The Bronfman Fellowship
- Formation: 1987; 39 years ago
- Type: non-profit educational program
- Location(s): New York, NY and Jerusalem, Israel;
- Executive Director: Rebecca Voorwinde
- Website: Bronfman.org

= The Bronfman Fellowship =

Israeli-American non-profit educational program

The Bronfman Fellowship is a non-profit educational program for young Jews in Israel and North America.

The Bronfman Fellowship selects 26 outstanding North American teenagers and 22 Israeli teenagers for a rigorous academic year of seminars including a free, five-week trip to Israel for North American Fellows between the summer of Fellows’ junior and senior years of high school, and a free trip to the United States for Israeli Fellows during their final year of high school. The program educates exceptional young Jews from diverse backgrounds to grow into leaders grounded in their Jewish identity and committed to pluralism.

Founded in 1987 by philanthropist Edgar M. Bronfman, it is partially funded through his foundation, The Samuel Bronfman Foundation. It was formerly known as The Bronfman Youth Fellowships in Israel (BYFI).
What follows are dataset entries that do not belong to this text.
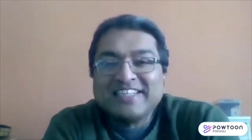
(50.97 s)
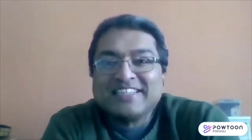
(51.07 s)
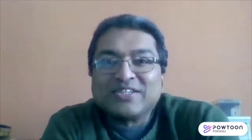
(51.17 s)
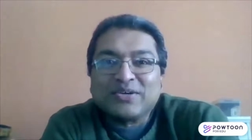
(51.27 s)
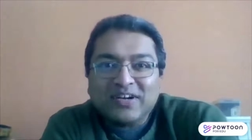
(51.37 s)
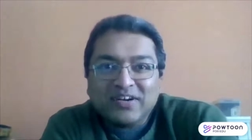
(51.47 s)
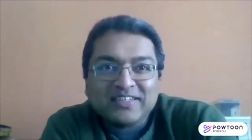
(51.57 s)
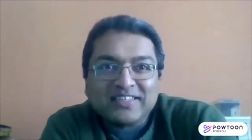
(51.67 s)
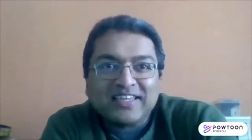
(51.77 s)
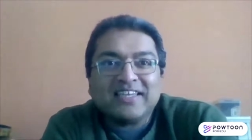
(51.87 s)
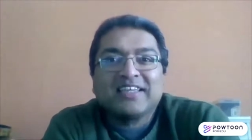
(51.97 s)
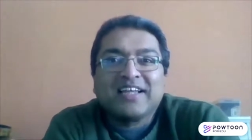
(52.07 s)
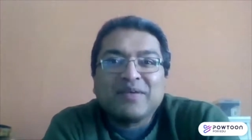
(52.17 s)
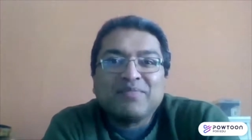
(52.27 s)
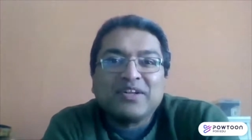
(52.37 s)
So currently,
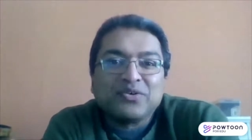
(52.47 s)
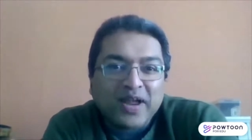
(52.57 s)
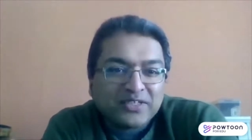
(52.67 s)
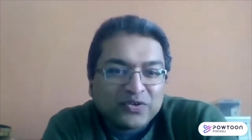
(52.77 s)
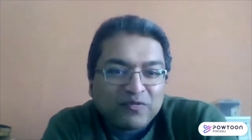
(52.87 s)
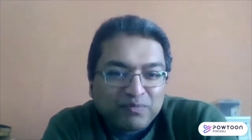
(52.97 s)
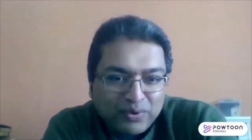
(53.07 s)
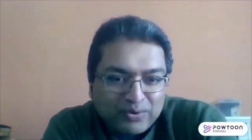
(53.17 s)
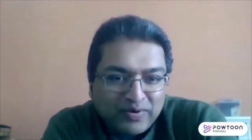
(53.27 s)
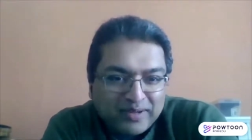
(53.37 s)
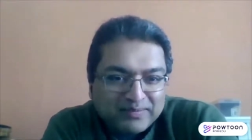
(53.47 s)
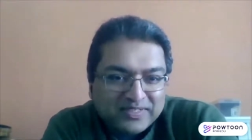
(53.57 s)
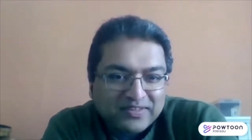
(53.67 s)
I'm the director of programs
The Bronfman Fellowship's network of over 1,400 alumni include 9 Rhodes Scholars, 2 Schwarzman Scholars, 20 Fulbright Scholars, 35 Wexner Fellows and 27 Dorot Fellows. The 2011 applicant to Fellow ratio was 12:1. Chuck Hughes, former Senior Admissions Officer at Harvard, described the Fellowship as one of the programs which "act as filters for admissions officers to validate candidates who have been similarly identified by other organizations for talent and promise."

== History ==
The Bronfman Fellowship was founded in 1987 by Edgar M. Bronfman, in response to what he perceived as a lack of dialogue among the various Jewish denominations in North America. Edgar also dreamed of a renaissance of Torah study, in which all Jews would not only be welcomed into the dialogue but would also be equipped with the thoughtfulness and Jewish literacy to engage in serious study of Jewish texts. In 1998, the organization launched Amitei Bronfman, its program for young Israelis.
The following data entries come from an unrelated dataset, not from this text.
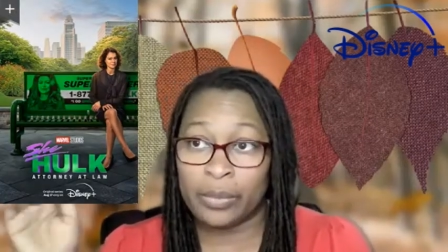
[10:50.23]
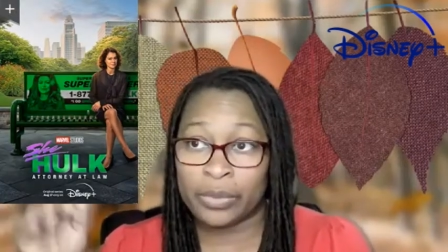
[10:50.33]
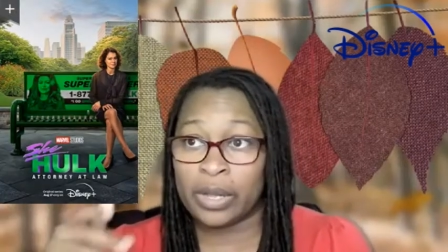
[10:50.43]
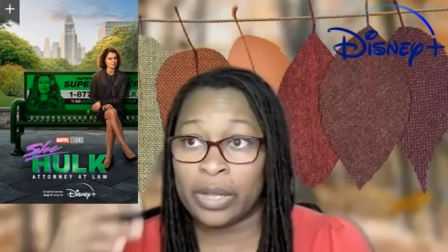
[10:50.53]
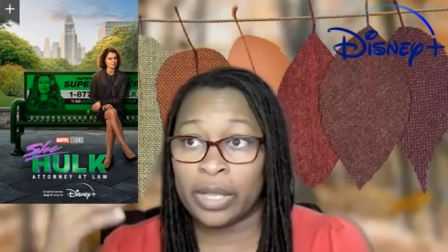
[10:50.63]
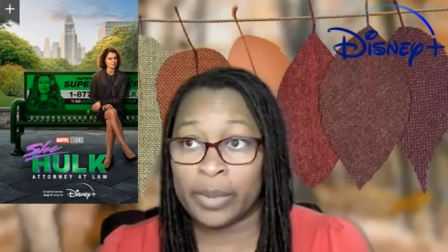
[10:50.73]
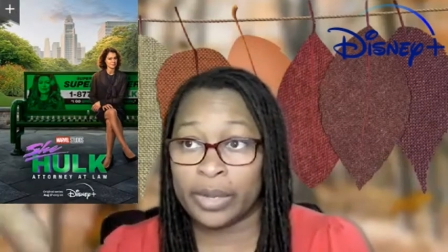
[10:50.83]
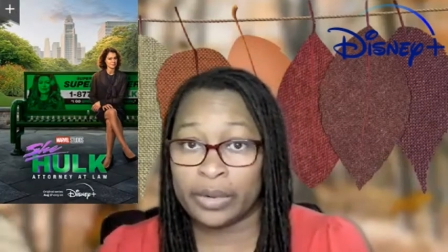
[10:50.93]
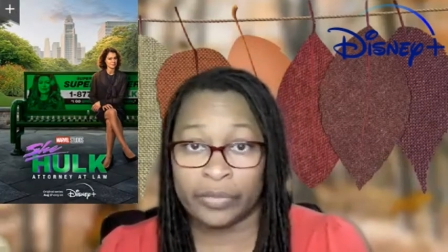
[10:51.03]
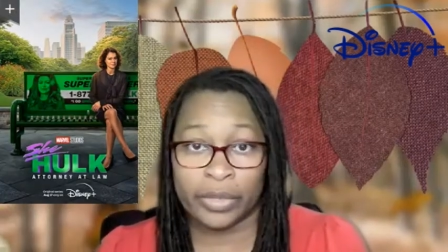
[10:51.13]
We're talking
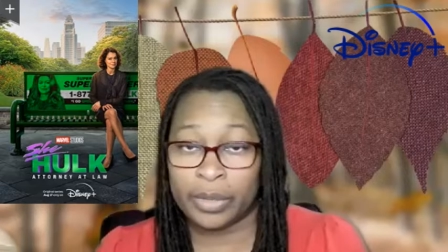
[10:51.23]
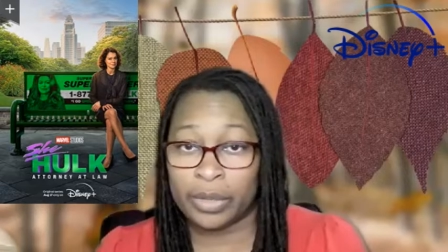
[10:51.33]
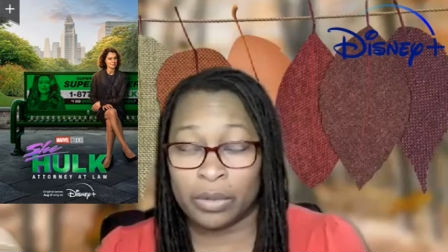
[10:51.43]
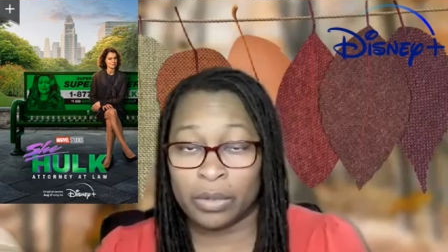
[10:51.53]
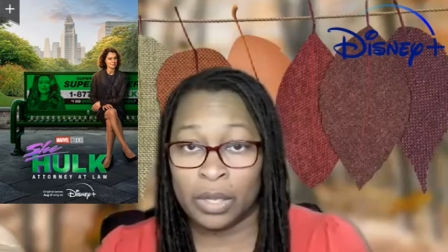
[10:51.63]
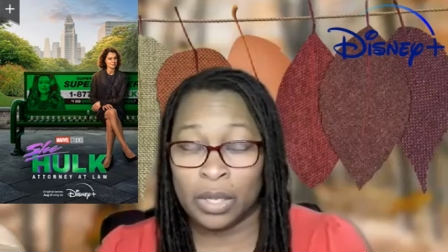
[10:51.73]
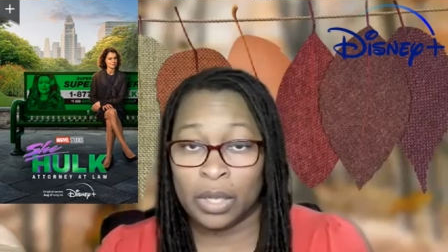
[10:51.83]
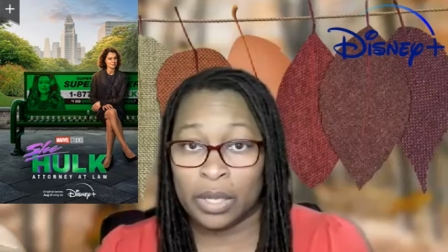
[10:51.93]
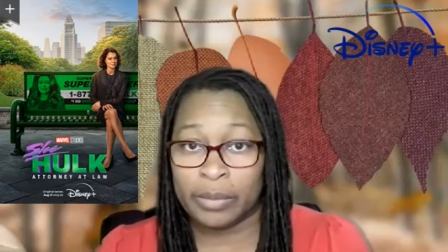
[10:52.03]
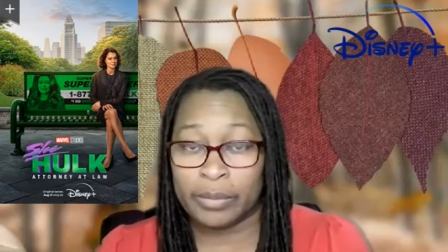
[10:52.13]
about a female
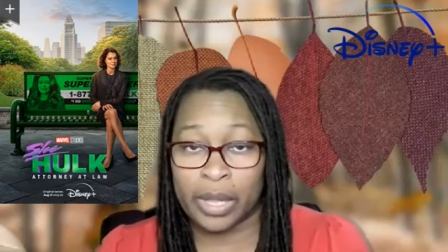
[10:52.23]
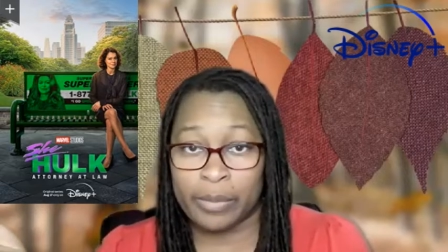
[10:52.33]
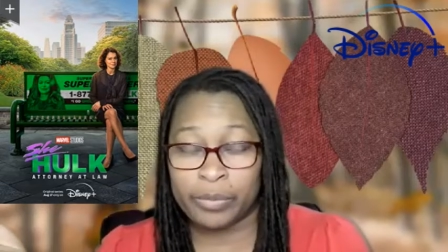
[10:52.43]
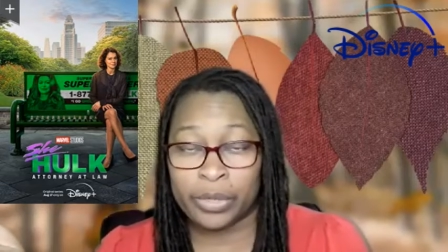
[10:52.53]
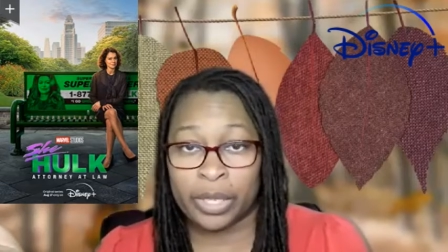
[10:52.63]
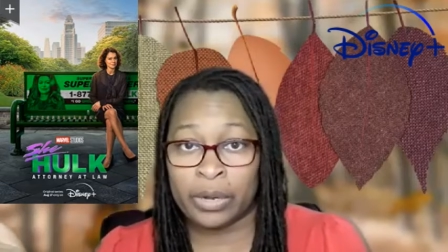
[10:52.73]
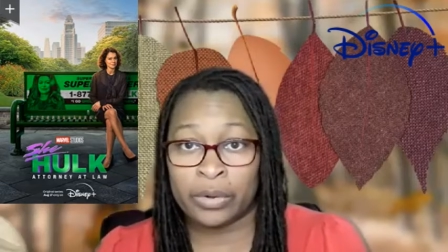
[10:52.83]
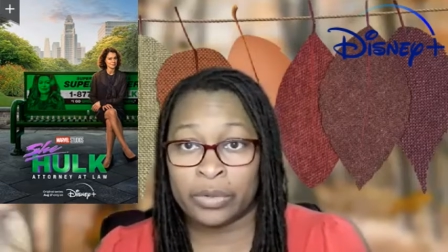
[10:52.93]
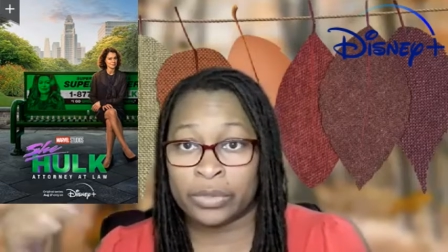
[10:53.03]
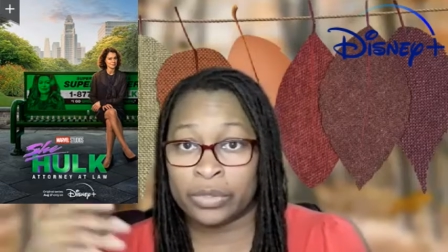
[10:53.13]
um, comic book
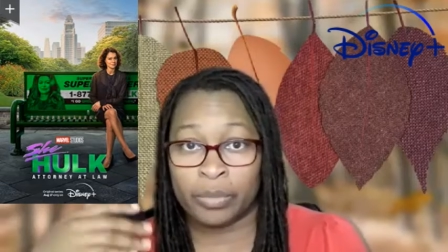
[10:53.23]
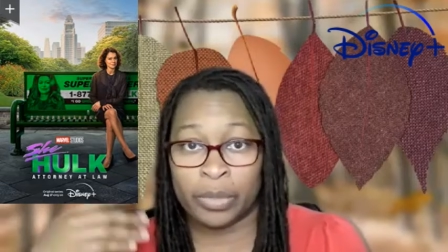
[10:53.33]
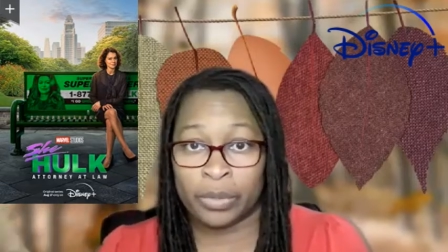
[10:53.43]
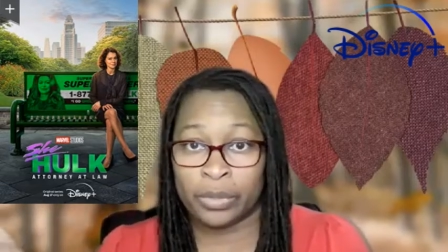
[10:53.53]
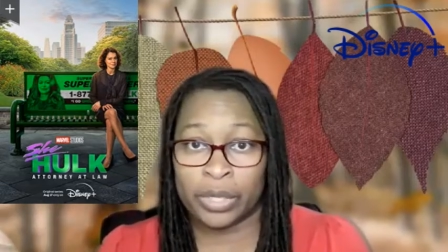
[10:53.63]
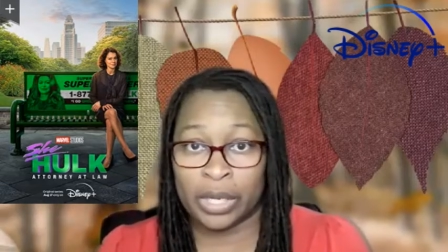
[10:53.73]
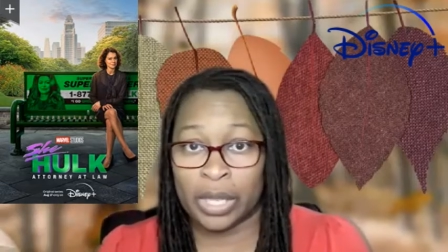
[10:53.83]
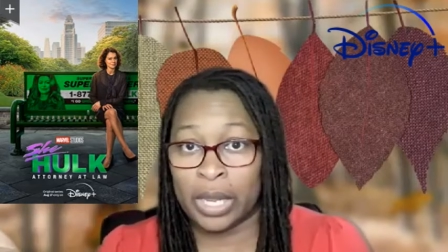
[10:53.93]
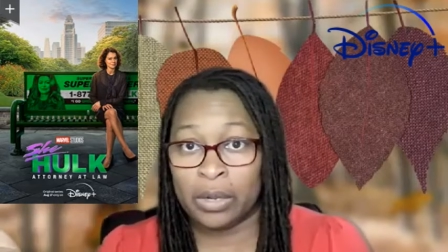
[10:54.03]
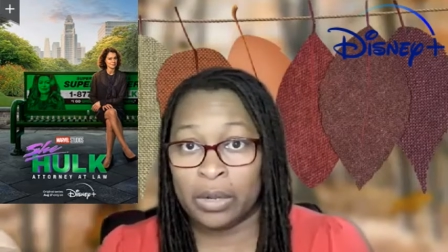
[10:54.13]
character, so people are gonna
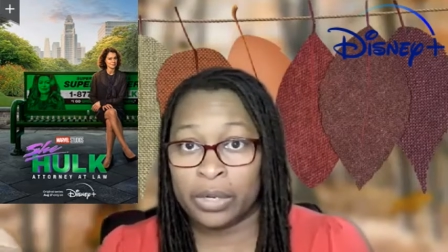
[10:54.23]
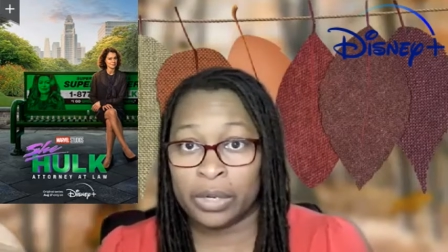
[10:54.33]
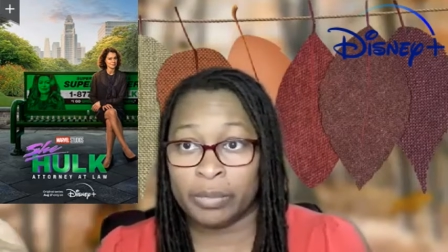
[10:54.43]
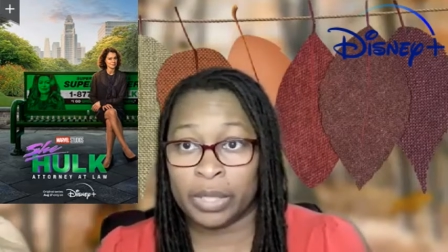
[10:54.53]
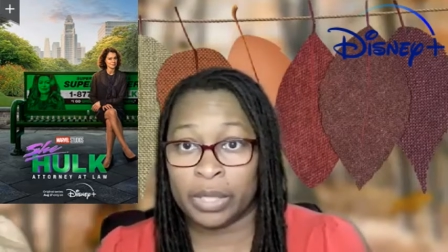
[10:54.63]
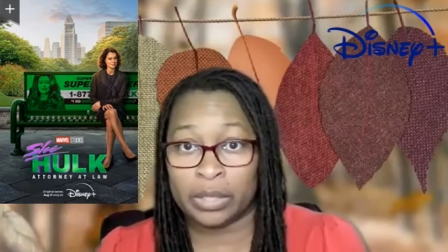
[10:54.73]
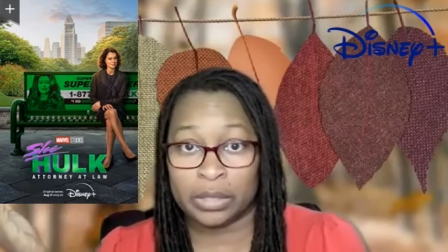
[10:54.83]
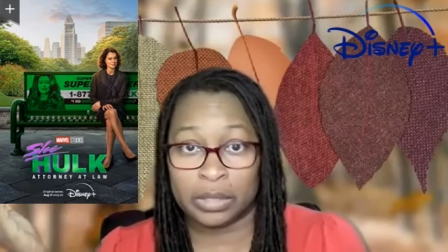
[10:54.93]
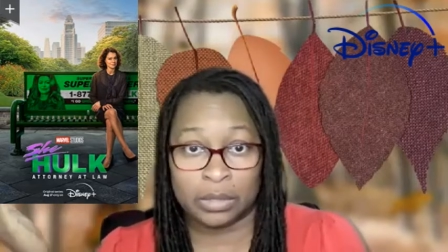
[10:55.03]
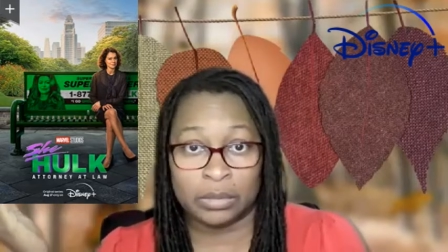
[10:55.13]
hate on her
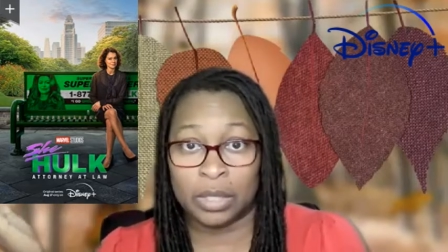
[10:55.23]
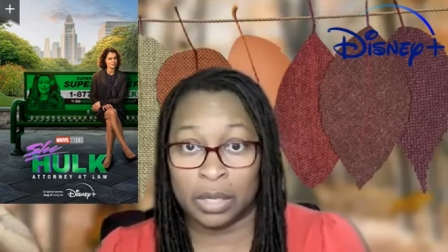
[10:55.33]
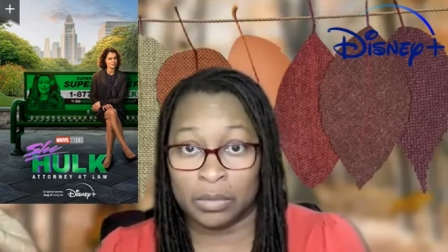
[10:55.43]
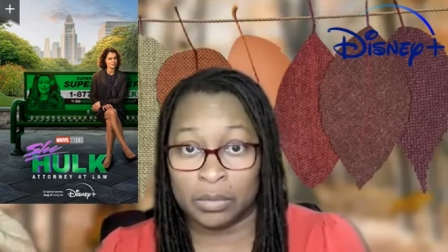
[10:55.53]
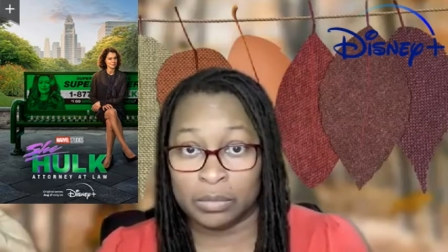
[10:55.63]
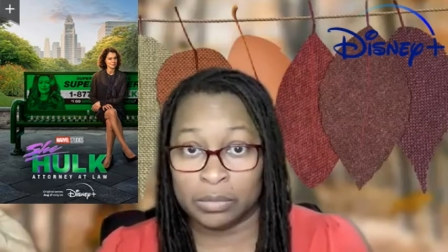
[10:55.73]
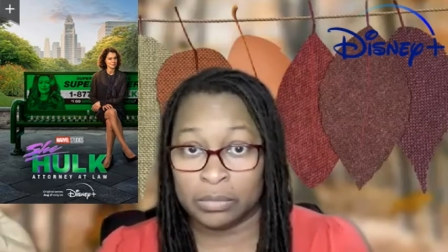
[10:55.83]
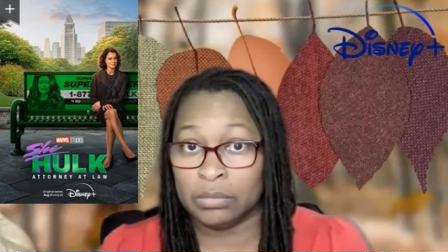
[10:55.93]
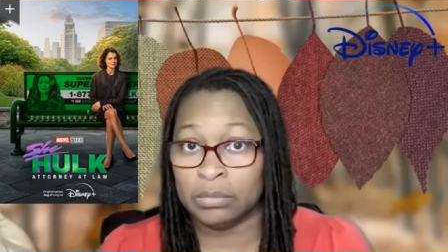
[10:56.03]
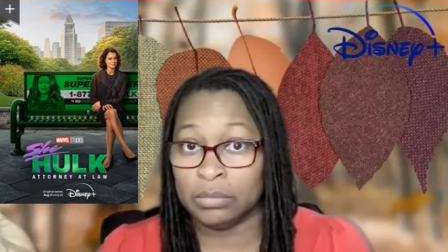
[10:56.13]
because you know
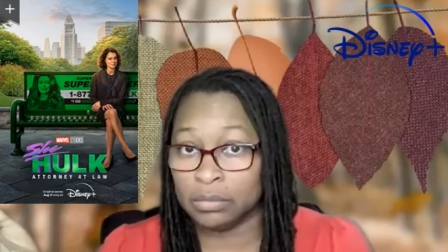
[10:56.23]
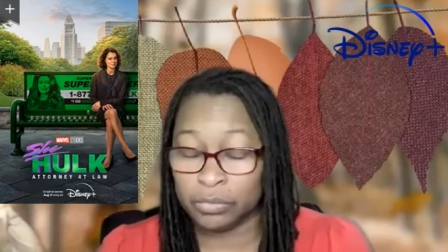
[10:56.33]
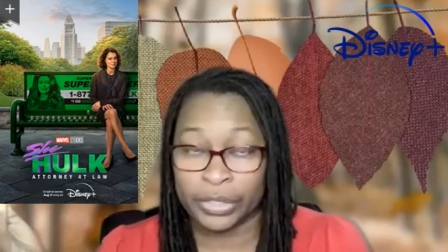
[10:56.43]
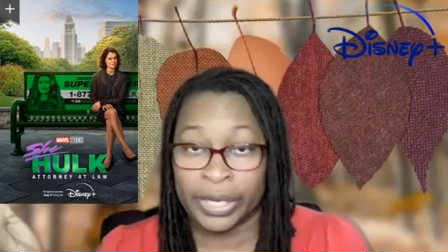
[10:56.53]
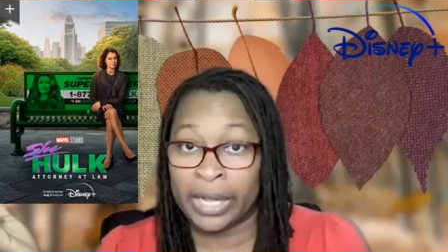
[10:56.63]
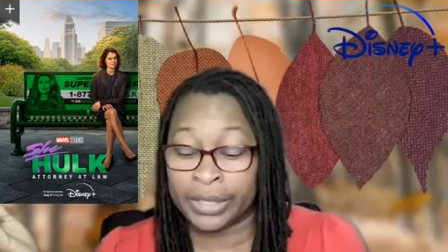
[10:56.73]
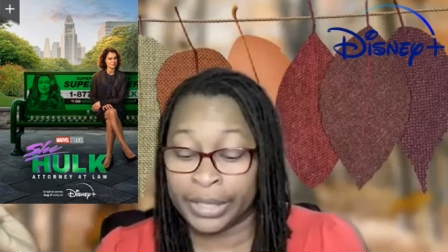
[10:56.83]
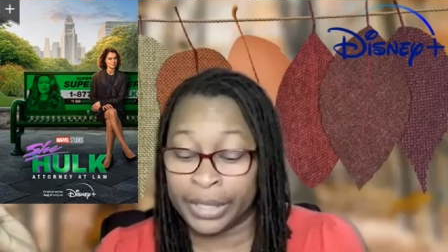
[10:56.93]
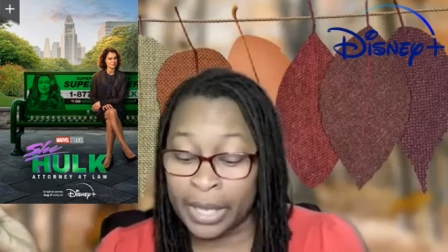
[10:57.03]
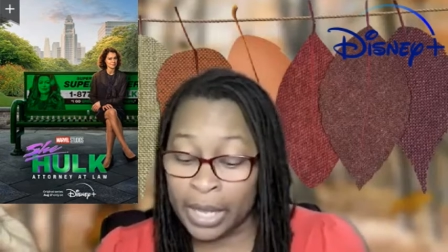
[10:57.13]
reality.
== Educational Philosophy ==
The Bronfman Fellowship's "Bronfmanim Impact Framework" outlines the four core developmental goals for Fellows: Community Builders, Deep Thinkers, Moral Voices, and Cultural Creators. Their methodology for achieving these goals is grounded both in experiential learning and in Jewish text study, facilitated by professional rabbis and Jewish educators who share the Fellowship's philosophical commitments. The Fellowship places particular emphasis on the intellectual autonomy of the young Fellows, rather than on any one particular worldview or mode of Jewish practice.

The Fellowship utilizes Jewish text study as a central pedagogical framework. A broad variety of works serve as jumping-off points for conversation, including canonical texts such as the Tanakh and the Talmud, philosophy, literature, poetry, and visual art.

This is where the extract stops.